Helen was making a phone call in another office. She was trying to reach her father in the good old town of Steering; she wanted Ernie to meet their plane out of New York when it landed in Boston.

“All right,” Garp said, slowly; he held the baby, little Jenny Garp, on his knee. “All right. You know I don't approve of this, Roberta, but I'll go.”

“You'll go?” John Wolf said.

“No!” Roberta said. “I mean, you don't have to,” she said.

“I know,” Garp said. “But yo're right. She probably would have liked such a thing, so I'll go. What's going to happen at it?”

“There's going to be a lot of speeches,” Roberta said. “You don't want to go.”

“And they're going to read from her book,” John Wolf said. “We've donated some copies.”

“But you don't want to go, Garp,” Roberta said, nervously. “Please don't go.”

“I want to go,” Garp said. “I promise you I won't hiss or boo—no matter what the assholes say about her. I have something of hers I might read myself, if anyone's interested,” he said. “Did you ever see that thing she wrote about being called a feminist?” Roberta and John Wolf looked at each other; they looked stricken and gray. “She said, “I hate being called one, because it's a label I didn't choose to describe my feelings about men or the way I write."”

“I don't want to argue with you, Garp,” Roberta said. “Not now. You know perfectly well she said other things, too. She was a feminist, whether she liked the label or not. She was simply one for pointing out all the injustices to women; she was simply for allowing women to live their own lives and make their own choices.”

“Oh?” said Garp. “And did she believe that everything that happened to women happened to them because they were women?”

“You have to be stupid to believe that, Garp,” Roberta said. “You make us all sound like Ellen Jamesians.”

“Please stop it, both of you,” John Wolf said.

Jenny Garp squawked briefly and slapped Garp's knee; he looked at her, surprised—as if he'd forgotten she was a live thing there in his lap.

“What is it?” he asked her. But the baby was quiet again, watching some pattern in the landscape of John Wolf's office that was invisible to the rest of them.

“What time is this wingding?” Garp asked Roberta.

“Five o'clock in the afternoon,” Roberta said.

“I believe it was chosen,” John Wolf said, “so that half the secretaries in New York could walk off their jobs an hour early.”

“Not all the working women in New York are secretaries,” Roberta said.

“The secretaries,” said John Wolf, “are the only ones who'll be missed between four and five.”

“Oh boy,” Garp said.

Helen came in and announced that she could not reach her father on the phone.

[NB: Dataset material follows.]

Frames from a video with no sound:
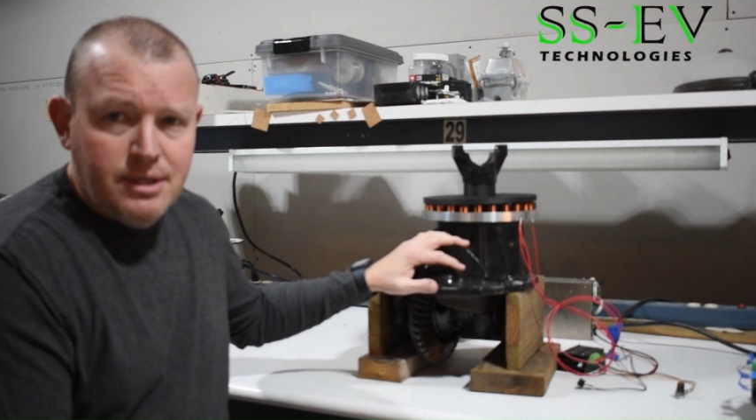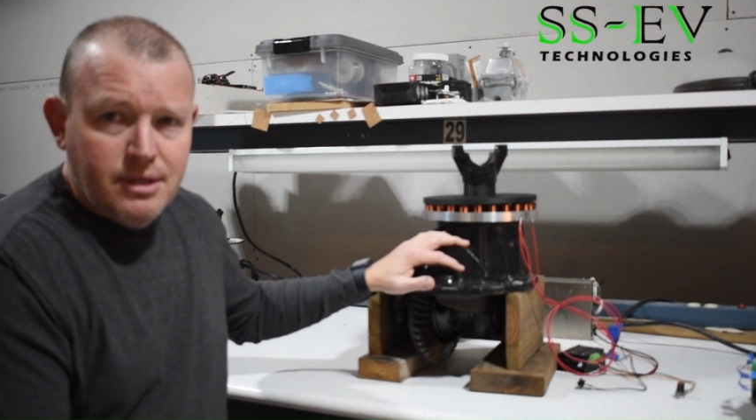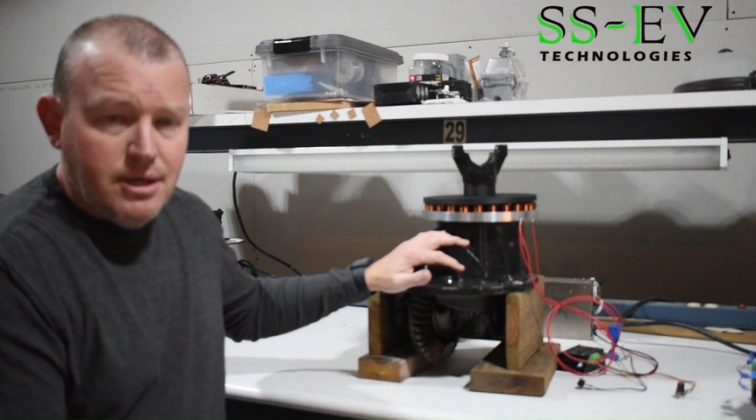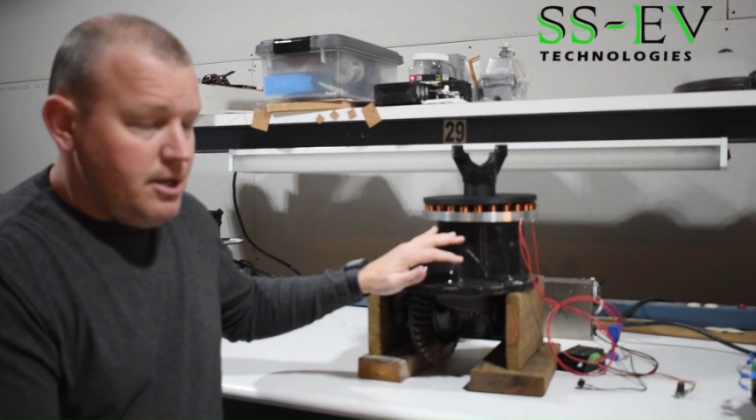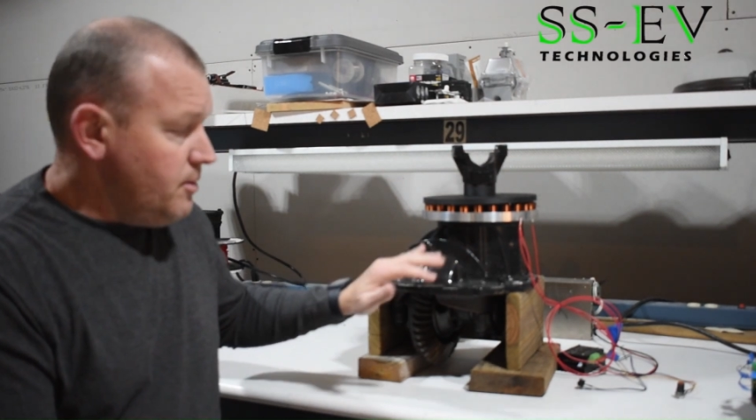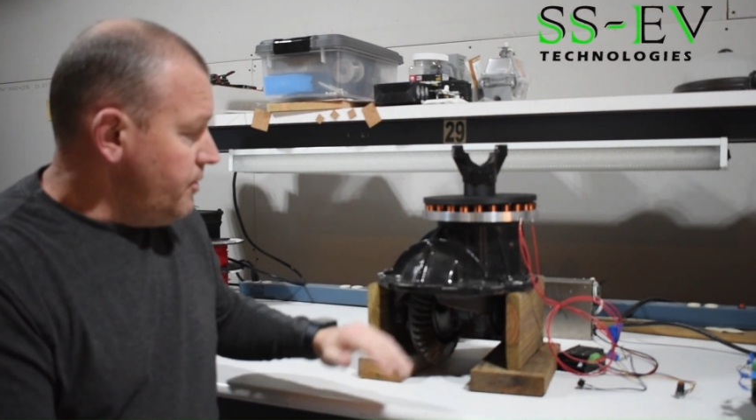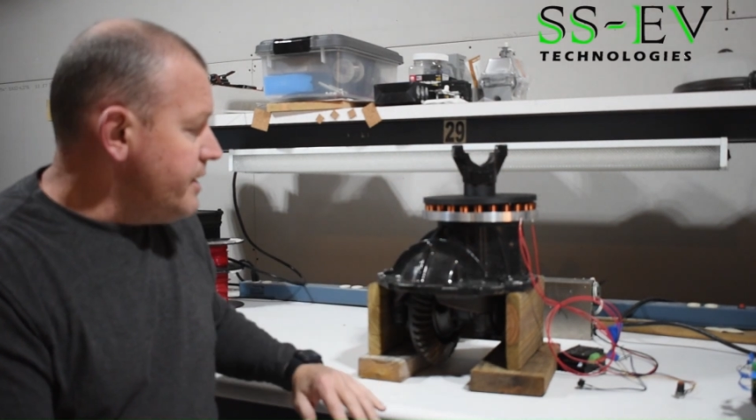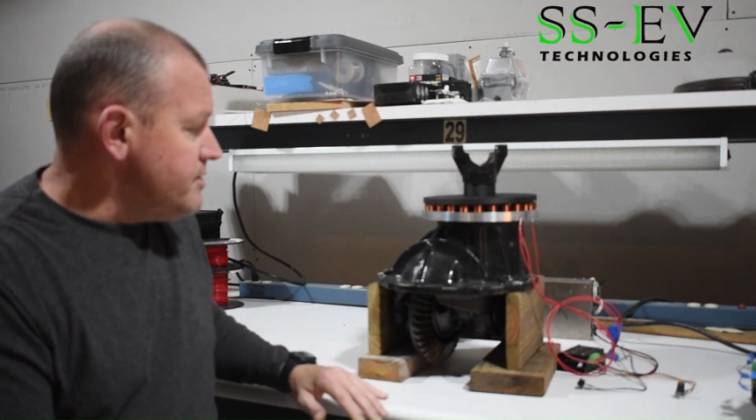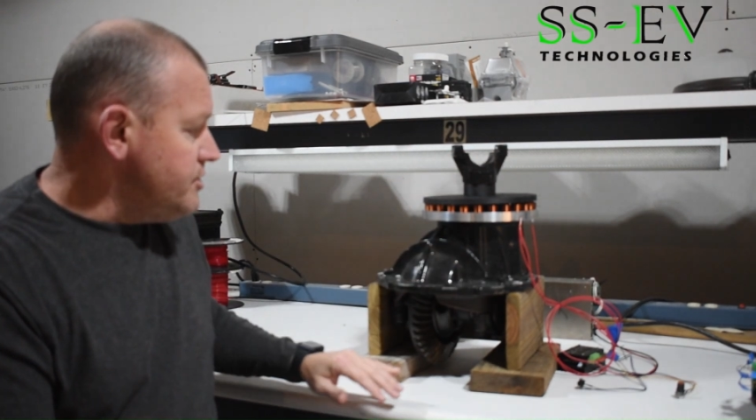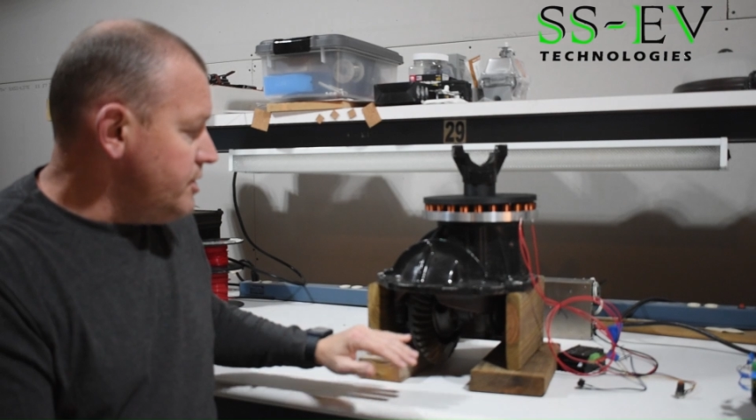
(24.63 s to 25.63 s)
that
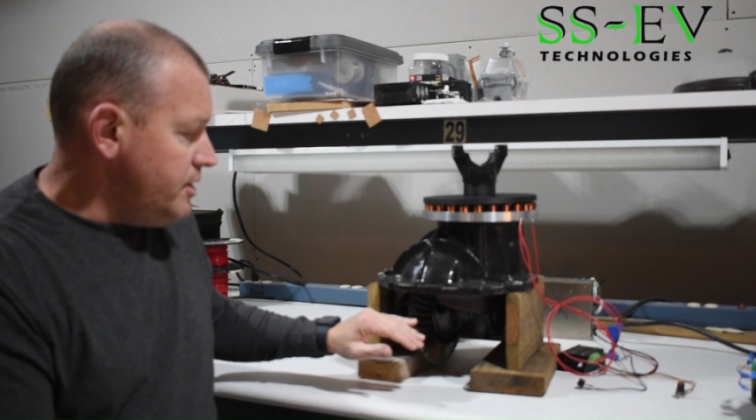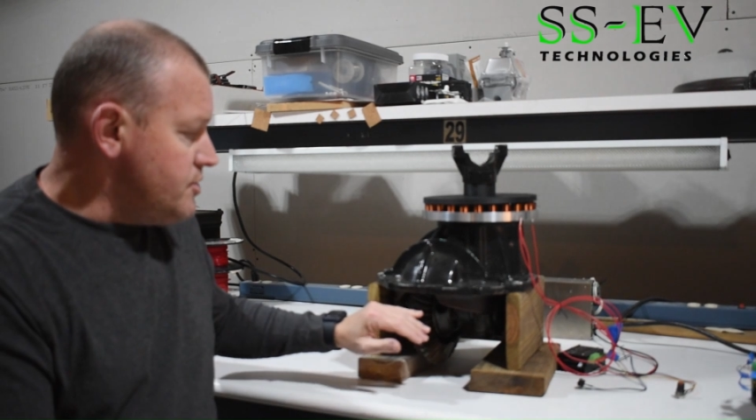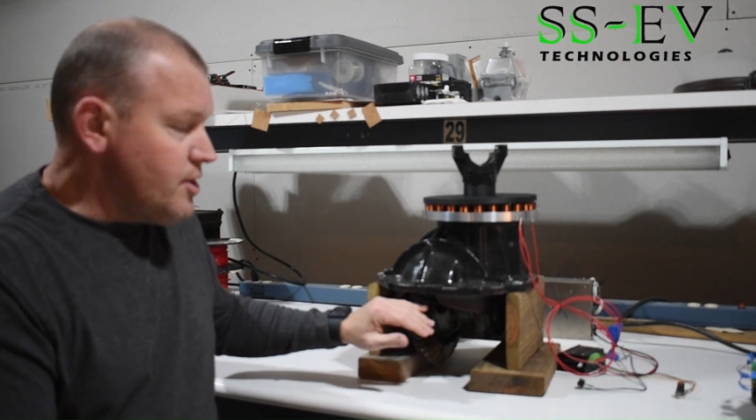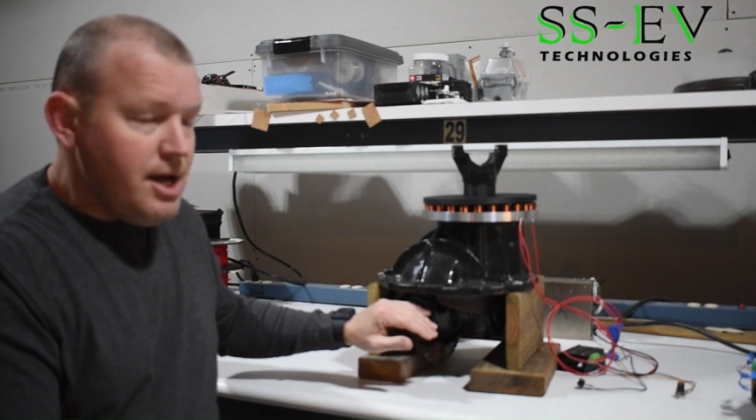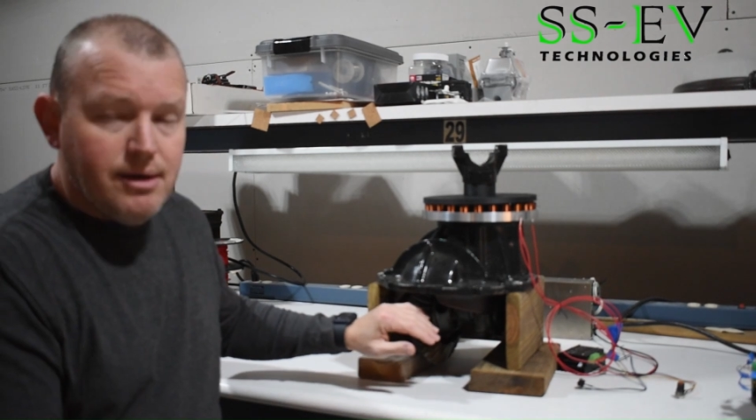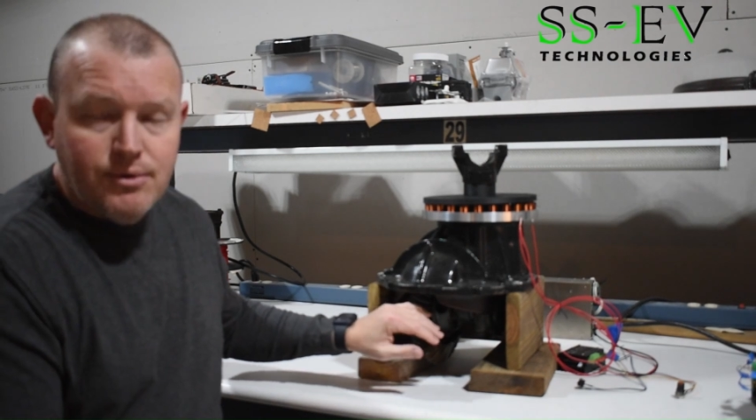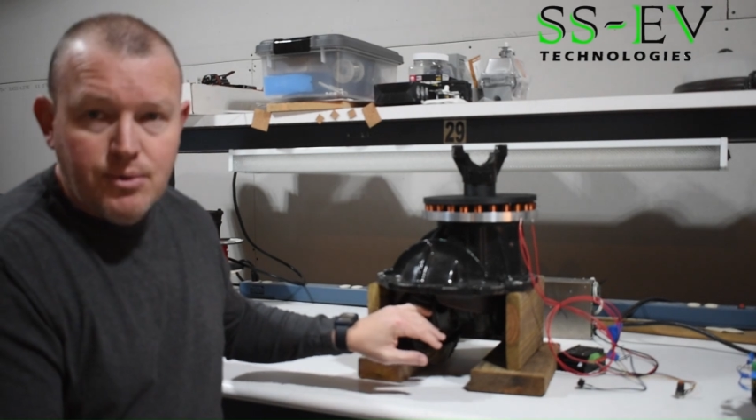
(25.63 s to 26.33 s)
essentially could drive the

“He's at wrestling practice,” Garp said.

“The wrestling season hasn't begun yet,” Helen said. Garp looked at the calendar on his watch, which was several hours out of sync with the United States; he had last set it in Vienna. But Garp knew that wrestling at Steering did not officially begin until after Thanksgiving. Helen was right.

“When I called his office at the gym, they said he was at home,” Helen told Garp. “And when I called home, there was no answer.”

“We'll rent a car at the airport,” Garp said. “And anyway, we can't leave until tonight. I have to go to this damn funeral.”